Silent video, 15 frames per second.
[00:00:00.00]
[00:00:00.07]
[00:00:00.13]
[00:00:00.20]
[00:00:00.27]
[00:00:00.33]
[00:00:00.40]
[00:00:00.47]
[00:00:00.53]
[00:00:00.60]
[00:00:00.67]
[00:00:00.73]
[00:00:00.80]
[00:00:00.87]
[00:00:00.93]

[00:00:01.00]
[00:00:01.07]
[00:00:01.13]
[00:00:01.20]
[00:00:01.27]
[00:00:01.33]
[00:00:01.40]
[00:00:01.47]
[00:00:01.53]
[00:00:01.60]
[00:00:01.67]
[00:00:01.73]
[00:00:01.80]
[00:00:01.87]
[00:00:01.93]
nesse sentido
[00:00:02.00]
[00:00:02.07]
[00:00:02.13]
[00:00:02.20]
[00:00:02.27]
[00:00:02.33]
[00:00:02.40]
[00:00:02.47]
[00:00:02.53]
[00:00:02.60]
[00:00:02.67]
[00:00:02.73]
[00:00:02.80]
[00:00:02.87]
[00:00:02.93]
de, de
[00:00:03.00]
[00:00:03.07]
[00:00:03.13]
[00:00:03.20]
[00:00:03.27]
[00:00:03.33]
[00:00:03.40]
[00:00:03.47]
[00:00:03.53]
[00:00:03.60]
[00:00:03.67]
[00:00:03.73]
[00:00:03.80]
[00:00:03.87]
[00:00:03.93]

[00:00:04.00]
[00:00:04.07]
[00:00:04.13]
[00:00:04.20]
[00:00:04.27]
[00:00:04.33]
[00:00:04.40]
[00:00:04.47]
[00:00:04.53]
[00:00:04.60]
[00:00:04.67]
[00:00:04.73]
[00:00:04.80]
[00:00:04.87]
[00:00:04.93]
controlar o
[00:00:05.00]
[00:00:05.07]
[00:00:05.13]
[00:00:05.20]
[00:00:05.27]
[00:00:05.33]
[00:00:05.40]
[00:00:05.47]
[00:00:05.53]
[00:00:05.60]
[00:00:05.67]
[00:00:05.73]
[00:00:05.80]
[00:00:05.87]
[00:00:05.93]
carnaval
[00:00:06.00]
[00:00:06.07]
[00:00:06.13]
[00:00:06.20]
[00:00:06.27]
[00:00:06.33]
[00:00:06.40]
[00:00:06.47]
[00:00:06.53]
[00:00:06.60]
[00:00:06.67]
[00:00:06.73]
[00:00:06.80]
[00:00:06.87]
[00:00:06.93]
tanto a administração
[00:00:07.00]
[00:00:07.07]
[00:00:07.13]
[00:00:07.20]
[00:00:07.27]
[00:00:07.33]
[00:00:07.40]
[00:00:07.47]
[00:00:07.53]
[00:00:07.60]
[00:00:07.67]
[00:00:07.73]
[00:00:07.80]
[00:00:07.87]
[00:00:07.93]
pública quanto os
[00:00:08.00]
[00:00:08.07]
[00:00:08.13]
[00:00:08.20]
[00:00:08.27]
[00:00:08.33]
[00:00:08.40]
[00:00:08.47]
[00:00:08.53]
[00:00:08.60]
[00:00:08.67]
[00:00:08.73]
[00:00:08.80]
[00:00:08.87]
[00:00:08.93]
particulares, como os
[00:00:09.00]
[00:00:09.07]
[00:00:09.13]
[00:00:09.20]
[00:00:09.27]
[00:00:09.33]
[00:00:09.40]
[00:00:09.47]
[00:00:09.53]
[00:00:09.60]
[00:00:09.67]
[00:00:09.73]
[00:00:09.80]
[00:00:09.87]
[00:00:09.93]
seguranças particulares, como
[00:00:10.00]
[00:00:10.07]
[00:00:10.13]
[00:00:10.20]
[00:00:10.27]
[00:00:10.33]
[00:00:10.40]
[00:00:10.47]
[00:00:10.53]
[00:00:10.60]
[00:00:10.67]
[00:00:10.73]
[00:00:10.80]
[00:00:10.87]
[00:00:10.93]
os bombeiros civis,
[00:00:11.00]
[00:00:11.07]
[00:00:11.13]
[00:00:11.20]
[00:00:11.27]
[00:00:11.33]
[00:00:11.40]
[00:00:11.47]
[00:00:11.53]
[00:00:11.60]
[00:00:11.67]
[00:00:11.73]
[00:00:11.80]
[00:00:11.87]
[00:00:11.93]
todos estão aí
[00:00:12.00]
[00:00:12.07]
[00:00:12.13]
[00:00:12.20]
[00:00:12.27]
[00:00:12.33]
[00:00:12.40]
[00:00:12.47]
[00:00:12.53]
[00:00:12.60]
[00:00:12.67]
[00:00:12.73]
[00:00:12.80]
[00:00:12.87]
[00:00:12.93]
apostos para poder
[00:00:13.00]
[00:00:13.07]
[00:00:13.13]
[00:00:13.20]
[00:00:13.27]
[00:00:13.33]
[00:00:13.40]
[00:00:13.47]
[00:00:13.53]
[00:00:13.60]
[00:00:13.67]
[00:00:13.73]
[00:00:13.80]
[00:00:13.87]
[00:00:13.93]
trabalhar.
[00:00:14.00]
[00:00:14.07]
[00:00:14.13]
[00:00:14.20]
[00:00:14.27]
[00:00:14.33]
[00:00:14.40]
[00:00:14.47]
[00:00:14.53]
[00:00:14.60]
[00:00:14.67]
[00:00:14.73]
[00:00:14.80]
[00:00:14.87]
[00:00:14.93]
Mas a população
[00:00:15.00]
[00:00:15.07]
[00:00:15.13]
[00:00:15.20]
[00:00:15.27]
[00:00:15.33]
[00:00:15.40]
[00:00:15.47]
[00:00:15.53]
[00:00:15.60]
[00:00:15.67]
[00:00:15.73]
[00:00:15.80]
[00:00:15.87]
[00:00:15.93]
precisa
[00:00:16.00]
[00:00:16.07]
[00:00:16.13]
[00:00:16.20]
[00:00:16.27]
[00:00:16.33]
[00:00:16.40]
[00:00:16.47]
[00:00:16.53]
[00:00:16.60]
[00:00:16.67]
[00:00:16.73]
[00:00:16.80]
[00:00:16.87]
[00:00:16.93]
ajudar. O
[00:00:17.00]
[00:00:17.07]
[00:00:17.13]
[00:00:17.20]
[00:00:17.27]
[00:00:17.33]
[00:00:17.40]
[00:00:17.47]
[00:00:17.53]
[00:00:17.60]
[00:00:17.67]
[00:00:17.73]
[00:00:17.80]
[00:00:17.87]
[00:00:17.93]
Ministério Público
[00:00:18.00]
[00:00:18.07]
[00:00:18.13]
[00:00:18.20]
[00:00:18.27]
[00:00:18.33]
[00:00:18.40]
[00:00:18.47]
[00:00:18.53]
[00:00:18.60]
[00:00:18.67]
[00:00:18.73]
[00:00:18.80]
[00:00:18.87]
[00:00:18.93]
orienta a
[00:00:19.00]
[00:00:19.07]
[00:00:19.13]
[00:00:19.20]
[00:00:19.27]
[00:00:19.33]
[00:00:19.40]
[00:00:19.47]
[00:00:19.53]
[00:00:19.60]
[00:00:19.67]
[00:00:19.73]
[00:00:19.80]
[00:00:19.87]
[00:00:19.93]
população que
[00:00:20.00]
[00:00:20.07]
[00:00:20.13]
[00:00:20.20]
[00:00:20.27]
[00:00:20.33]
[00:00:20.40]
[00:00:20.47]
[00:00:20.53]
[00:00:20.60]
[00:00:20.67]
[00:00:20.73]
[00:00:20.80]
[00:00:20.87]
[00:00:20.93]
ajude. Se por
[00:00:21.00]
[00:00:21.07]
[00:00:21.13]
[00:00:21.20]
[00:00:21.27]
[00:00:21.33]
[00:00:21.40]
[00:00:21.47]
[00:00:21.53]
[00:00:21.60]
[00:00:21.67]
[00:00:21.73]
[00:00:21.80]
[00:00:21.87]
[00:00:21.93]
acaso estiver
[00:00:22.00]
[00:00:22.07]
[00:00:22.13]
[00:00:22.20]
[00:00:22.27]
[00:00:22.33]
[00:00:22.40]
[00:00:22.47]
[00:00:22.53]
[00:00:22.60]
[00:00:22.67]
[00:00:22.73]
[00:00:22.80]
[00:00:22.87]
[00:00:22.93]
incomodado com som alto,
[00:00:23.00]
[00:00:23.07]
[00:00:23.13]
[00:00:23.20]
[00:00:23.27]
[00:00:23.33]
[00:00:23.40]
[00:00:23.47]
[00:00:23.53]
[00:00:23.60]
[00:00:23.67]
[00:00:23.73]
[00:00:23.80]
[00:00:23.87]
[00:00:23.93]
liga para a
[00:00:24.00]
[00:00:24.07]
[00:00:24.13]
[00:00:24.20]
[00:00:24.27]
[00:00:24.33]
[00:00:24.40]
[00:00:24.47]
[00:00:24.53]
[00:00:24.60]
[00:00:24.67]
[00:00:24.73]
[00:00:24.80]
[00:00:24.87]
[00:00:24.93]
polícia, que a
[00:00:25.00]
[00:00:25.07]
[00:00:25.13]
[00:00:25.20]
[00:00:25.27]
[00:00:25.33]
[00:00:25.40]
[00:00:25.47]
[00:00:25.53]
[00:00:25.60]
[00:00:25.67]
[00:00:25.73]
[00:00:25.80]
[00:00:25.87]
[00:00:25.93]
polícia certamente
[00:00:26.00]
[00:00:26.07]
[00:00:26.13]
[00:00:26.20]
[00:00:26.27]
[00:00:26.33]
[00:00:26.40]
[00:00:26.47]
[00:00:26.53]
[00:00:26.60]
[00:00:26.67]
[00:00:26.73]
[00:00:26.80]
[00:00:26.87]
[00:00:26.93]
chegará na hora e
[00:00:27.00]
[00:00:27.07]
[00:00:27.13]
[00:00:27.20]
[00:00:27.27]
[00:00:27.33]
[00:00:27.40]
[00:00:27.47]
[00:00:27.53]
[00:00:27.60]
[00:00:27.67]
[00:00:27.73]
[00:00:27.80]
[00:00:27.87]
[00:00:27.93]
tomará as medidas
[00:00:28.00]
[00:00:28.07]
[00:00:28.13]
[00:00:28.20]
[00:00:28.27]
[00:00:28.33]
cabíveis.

- **What the task asks**
In the listing above, locate the line containing "[00:00:07.00]" and the line containing "[00:00:12.27]". Transcribe those two lines and everything between them, exactly as written.

- **Problem solution**
[00:00:07.00]
[00:00:07.07]
[00:00:07.13]
[00:00:07.20]
[00:00:07.27]
[00:00:07.33]
[00:00:07.40]
[00:00:07.47]
[00:00:07.53]
[00:00:07.60]
[00:00:07.67]
[00:00:07.73]
[00:00:07.80]
[00:00:07.87]
[00:00:07.93]
pública quanto os
[00:00:08.00]
[00:00:08.07]
[00:00:08.13]
[00:00:08.20]
[00:00:08.27]
[00:00:08.33]
[00:00:08.40]
[00:00:08.47]
[00:00:08.53]
[00:00:08.60]
[00:00:08.67]
[00:00:08.73]
[00:00:08.80]
[00:00:08.87]
[00:00:08.93]
particulares, como os
[00:00:09.00]
[00:00:09.07]
[00:00:09.13]
[00:00:09.20]
[00:00:09.27]
[00:00:09.33]
[00:00:09.40]
[00:00:09.47]
[00:00:09.53]
[00:00:09.60]
[00:00:09.67]
[00:00:09.73]
[00:00:09.80]
[00:00:09.87]
[00:00:09.93]
seguranças particulares, como
[00:00:10.00]
[00:00:10.07]
[00:00:10.13]
[00:00:10.20]
[00:00:10.27]
[00:00:10.33]
[00:00:10.40]
[00:00:10.47]
[00:00:10.53]
[00:00:10.60]
[00:00:10.67]
[00:00:10.73]
[00:00:10.80]
[00:00:10.87]
[00:00:10.93]
os bombeiros civis,
[00:00:11.00]
[00:00:11.07]
[00:00:11.13]
[00:00:11.20]
[00:00:11.27]
[00:00:11.33]
[00:00:11.40]
[00:00:11.47]
[00:00:11.53]
[00:00:11.60]
[00:00:11.67]
[00:00:11.73]
[00:00:11.80]
[00:00:11.87]
[00:00:11.93]
todos estão aí
[00:00:12.00]
[00:00:12.07]
[00:00:12.13]
[00:00:12.20]
[00:00:12.27]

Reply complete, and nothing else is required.